### WORK INSTRUCTIONS
In the listing beneath this line, copy exactly the lines starting with the one containing "[00:00:00.07]" and going on through the one containing "[00:00:02.67]".

### TASK INPUT
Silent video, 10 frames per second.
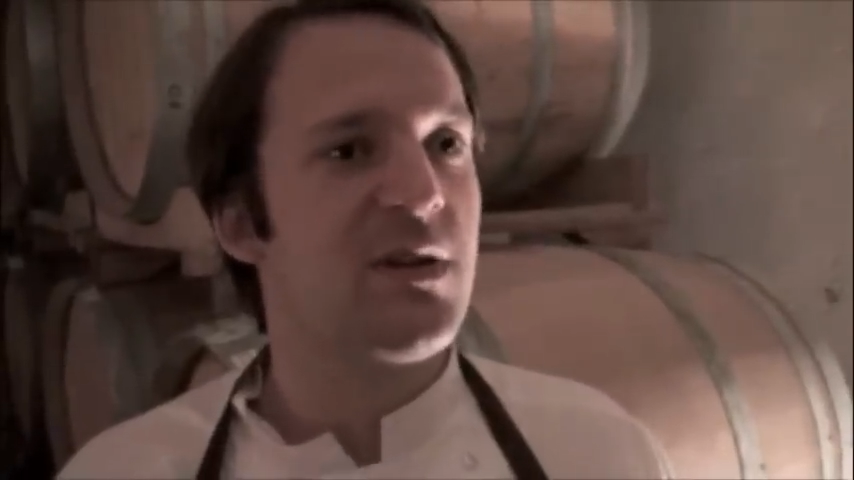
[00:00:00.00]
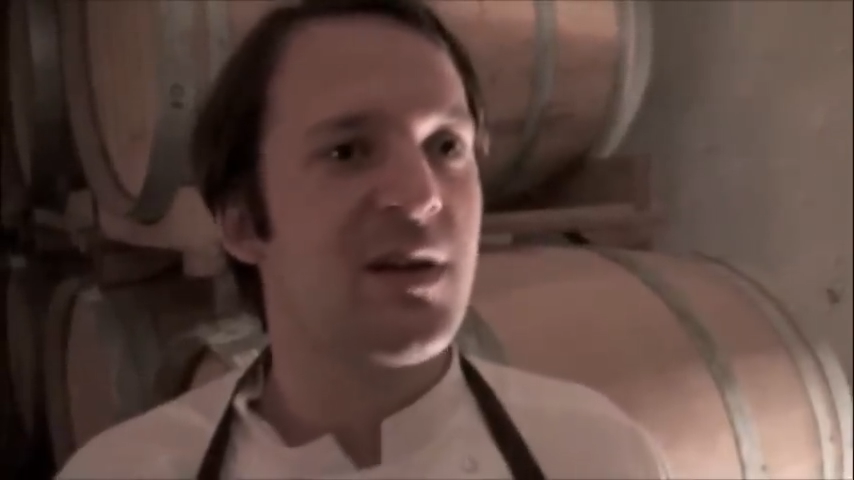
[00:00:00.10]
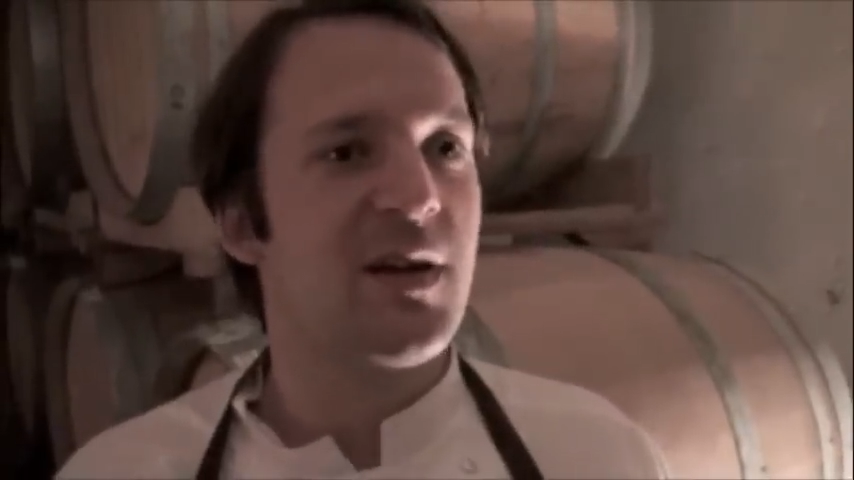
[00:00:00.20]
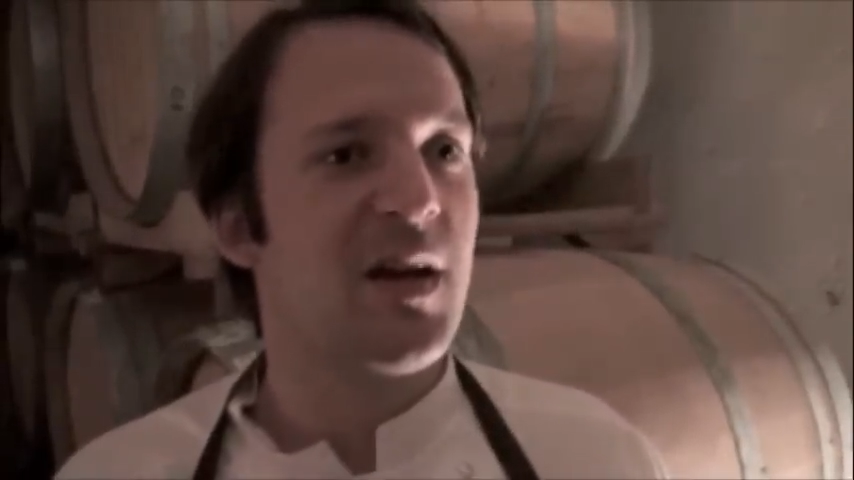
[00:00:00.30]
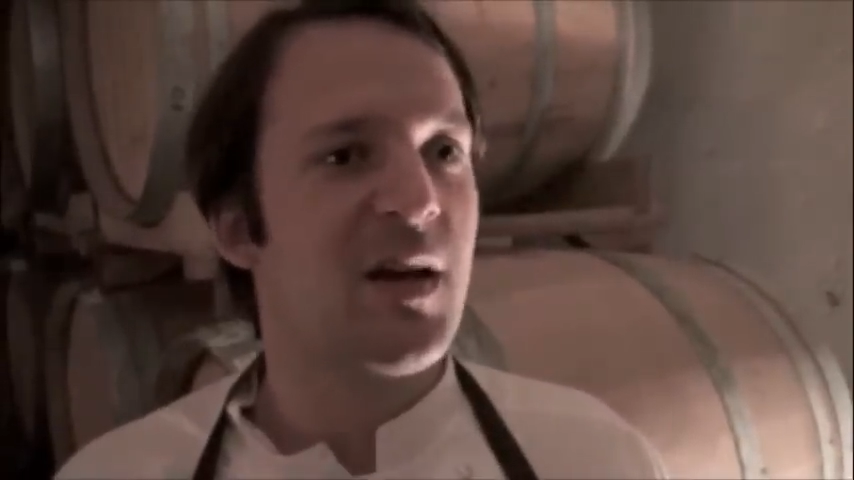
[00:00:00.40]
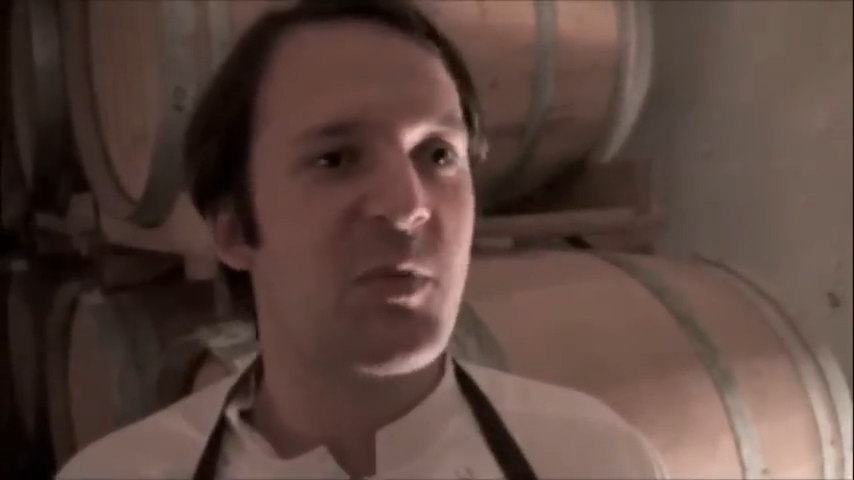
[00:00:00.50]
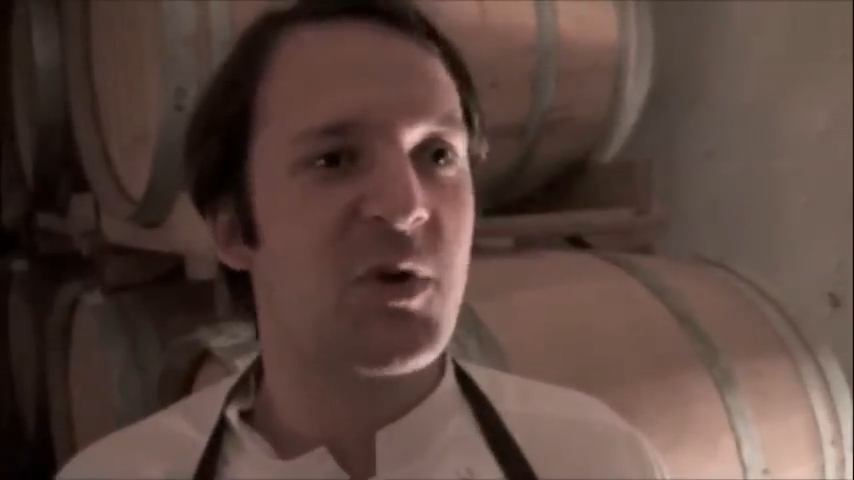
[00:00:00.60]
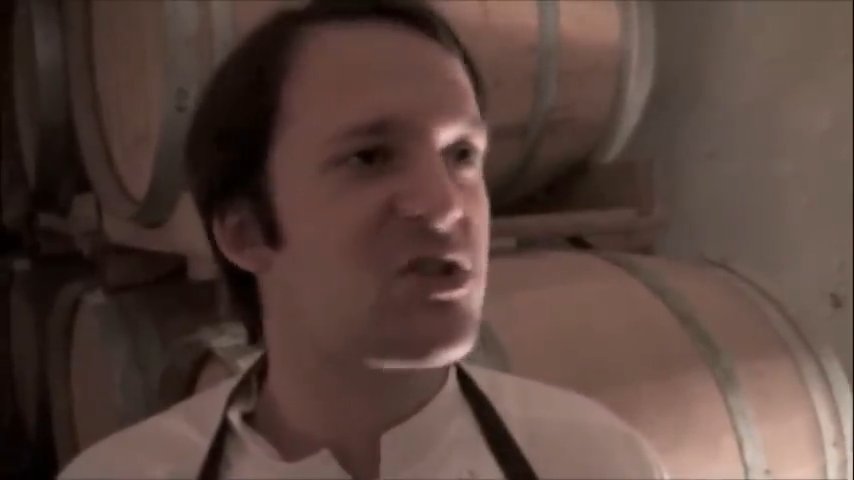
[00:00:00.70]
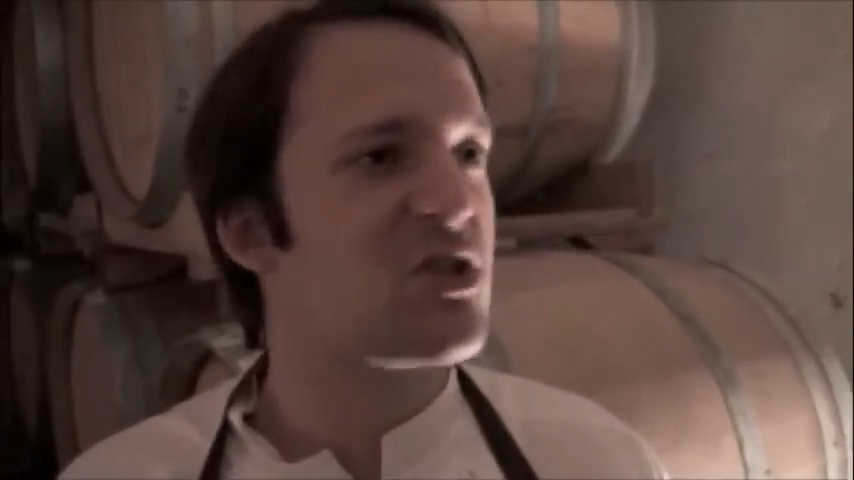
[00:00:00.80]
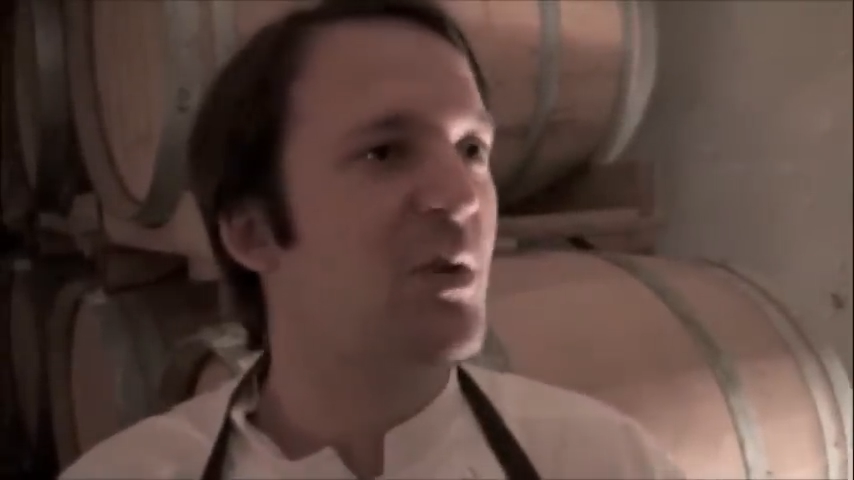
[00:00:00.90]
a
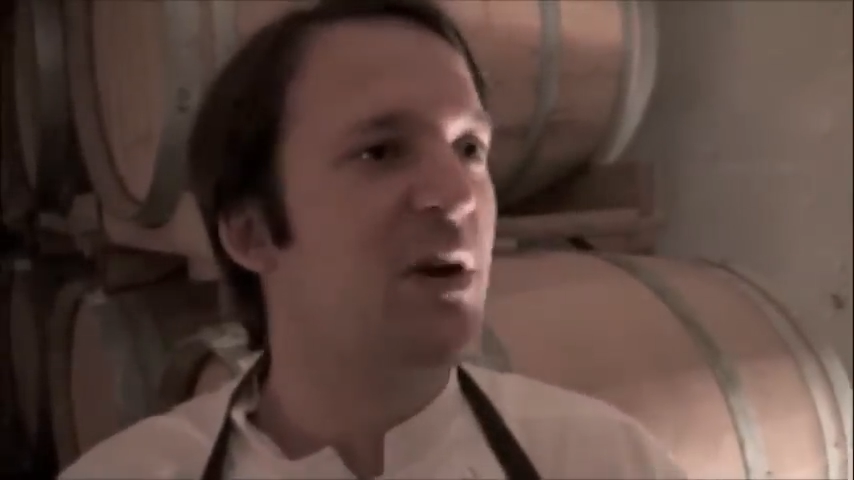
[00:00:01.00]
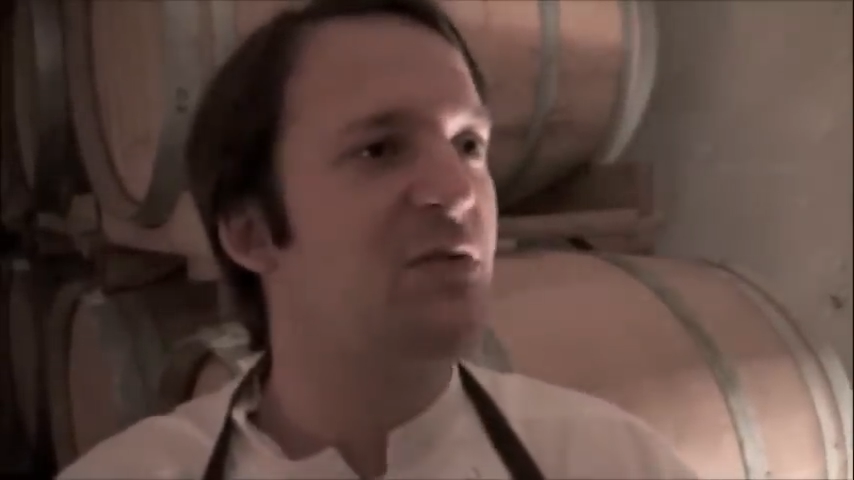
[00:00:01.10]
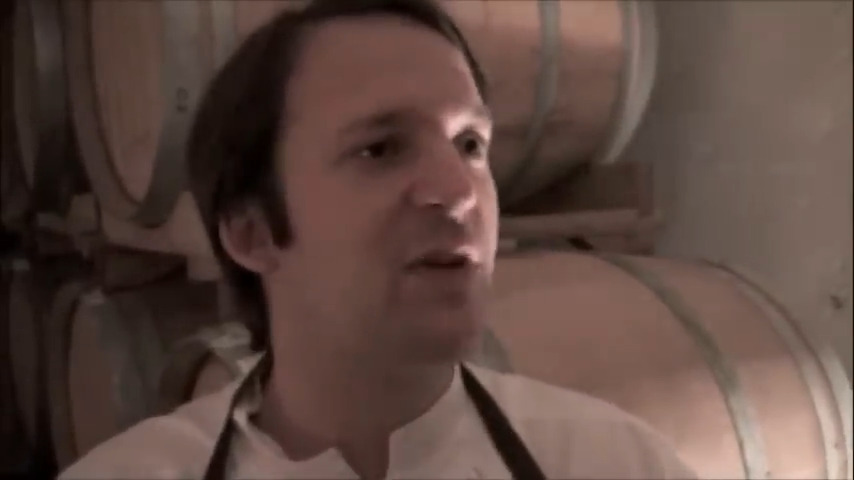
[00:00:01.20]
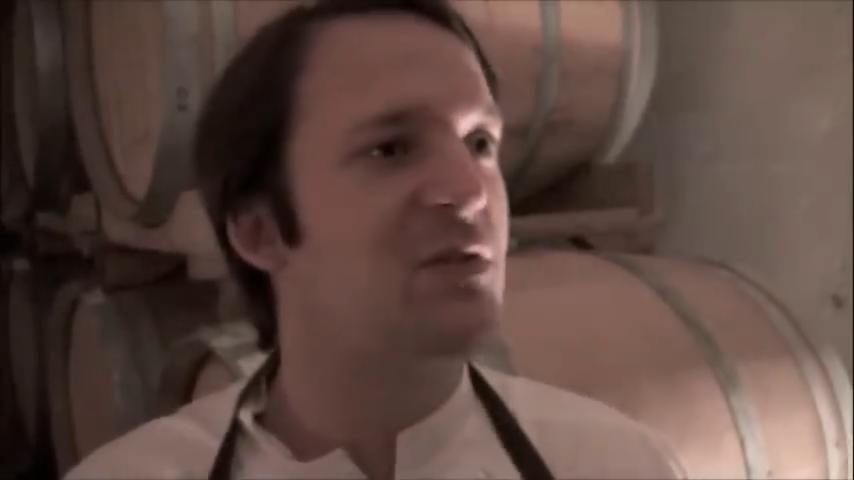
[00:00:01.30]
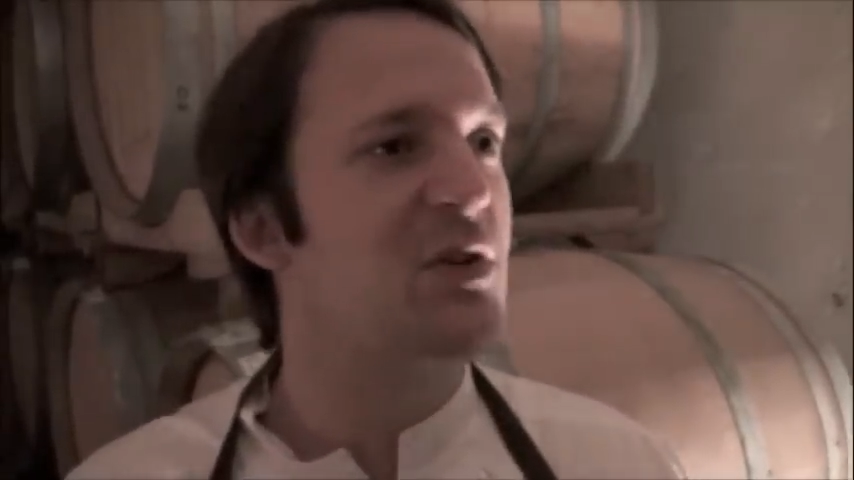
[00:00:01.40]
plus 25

---

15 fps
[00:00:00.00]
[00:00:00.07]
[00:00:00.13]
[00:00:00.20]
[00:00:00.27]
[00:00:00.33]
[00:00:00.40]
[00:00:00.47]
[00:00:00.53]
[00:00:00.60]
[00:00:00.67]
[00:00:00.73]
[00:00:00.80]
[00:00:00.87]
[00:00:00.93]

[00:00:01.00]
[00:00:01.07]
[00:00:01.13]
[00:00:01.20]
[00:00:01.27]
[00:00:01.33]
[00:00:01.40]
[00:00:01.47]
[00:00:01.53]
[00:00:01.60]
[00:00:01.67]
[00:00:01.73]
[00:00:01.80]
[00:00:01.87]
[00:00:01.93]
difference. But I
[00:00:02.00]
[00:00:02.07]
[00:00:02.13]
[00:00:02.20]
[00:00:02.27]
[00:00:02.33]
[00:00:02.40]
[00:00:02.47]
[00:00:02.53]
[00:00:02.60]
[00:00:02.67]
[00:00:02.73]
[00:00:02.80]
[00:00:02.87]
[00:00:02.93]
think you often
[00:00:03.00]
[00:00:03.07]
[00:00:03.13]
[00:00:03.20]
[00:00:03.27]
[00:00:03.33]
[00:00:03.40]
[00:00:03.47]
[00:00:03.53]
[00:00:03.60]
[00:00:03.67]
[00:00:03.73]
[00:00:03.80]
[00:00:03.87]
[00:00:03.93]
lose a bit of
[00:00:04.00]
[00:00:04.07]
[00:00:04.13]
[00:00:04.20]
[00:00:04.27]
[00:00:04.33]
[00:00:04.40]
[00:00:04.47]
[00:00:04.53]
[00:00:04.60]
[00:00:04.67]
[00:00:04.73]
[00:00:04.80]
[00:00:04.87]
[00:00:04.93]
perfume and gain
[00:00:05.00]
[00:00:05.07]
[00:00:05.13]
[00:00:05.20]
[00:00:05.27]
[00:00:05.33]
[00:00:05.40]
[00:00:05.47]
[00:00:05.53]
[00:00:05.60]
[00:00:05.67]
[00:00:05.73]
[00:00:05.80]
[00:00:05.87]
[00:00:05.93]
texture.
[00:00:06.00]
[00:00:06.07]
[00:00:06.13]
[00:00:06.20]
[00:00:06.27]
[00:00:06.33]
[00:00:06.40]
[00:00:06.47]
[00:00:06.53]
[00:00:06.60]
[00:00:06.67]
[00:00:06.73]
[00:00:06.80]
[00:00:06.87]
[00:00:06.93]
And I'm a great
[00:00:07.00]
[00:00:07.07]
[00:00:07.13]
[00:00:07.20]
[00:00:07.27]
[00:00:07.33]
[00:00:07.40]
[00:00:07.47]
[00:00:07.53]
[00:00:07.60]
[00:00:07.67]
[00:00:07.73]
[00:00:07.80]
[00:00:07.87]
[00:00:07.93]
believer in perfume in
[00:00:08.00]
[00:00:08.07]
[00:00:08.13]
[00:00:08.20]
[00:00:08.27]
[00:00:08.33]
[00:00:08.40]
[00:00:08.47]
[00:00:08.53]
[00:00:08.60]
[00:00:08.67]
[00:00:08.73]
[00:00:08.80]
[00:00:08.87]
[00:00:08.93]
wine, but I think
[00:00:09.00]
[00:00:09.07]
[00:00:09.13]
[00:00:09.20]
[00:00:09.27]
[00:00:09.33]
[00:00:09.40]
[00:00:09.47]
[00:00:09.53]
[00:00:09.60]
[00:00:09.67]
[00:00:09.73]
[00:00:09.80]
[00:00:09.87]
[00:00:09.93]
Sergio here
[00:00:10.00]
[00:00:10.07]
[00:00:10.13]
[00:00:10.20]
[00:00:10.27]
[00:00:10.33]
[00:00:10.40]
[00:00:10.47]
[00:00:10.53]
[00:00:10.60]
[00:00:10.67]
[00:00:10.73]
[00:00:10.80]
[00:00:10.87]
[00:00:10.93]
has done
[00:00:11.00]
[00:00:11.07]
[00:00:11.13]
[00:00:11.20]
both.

### EXERCISE RESULT
[00:00:00.07]
[00:00:00.13]
[00:00:00.20]
[00:00:00.27]
[00:00:00.33]
[00:00:00.40]
[00:00:00.47]
[00:00:00.53]
[00:00:00.60]
[00:00:00.67]
[00:00:00.73]
[00:00:00.80]
[00:00:00.87]
[00:00:00.93]

[00:00:01.00]
[00:00:01.07]
[00:00:01.13]
[00:00:01.20]
[00:00:01.27]
[00:00:01.33]
[00:00:01.40]
[00:00:01.47]
[00:00:01.53]
[00:00:01.60]
[00:00:01.67]
[00:00:01.73]
[00:00:01.80]
[00:00:01.87]
[00:00:01.93]
difference. But I
[00:00:02.00]
[00:00:02.07]
[00:00:02.13]
[00:00:02.20]
[00:00:02.27]
[00:00:02.33]
[00:00:02.40]
[00:00:02.47]
[00:00:02.53]
[00:00:02.60]
[00:00:02.67]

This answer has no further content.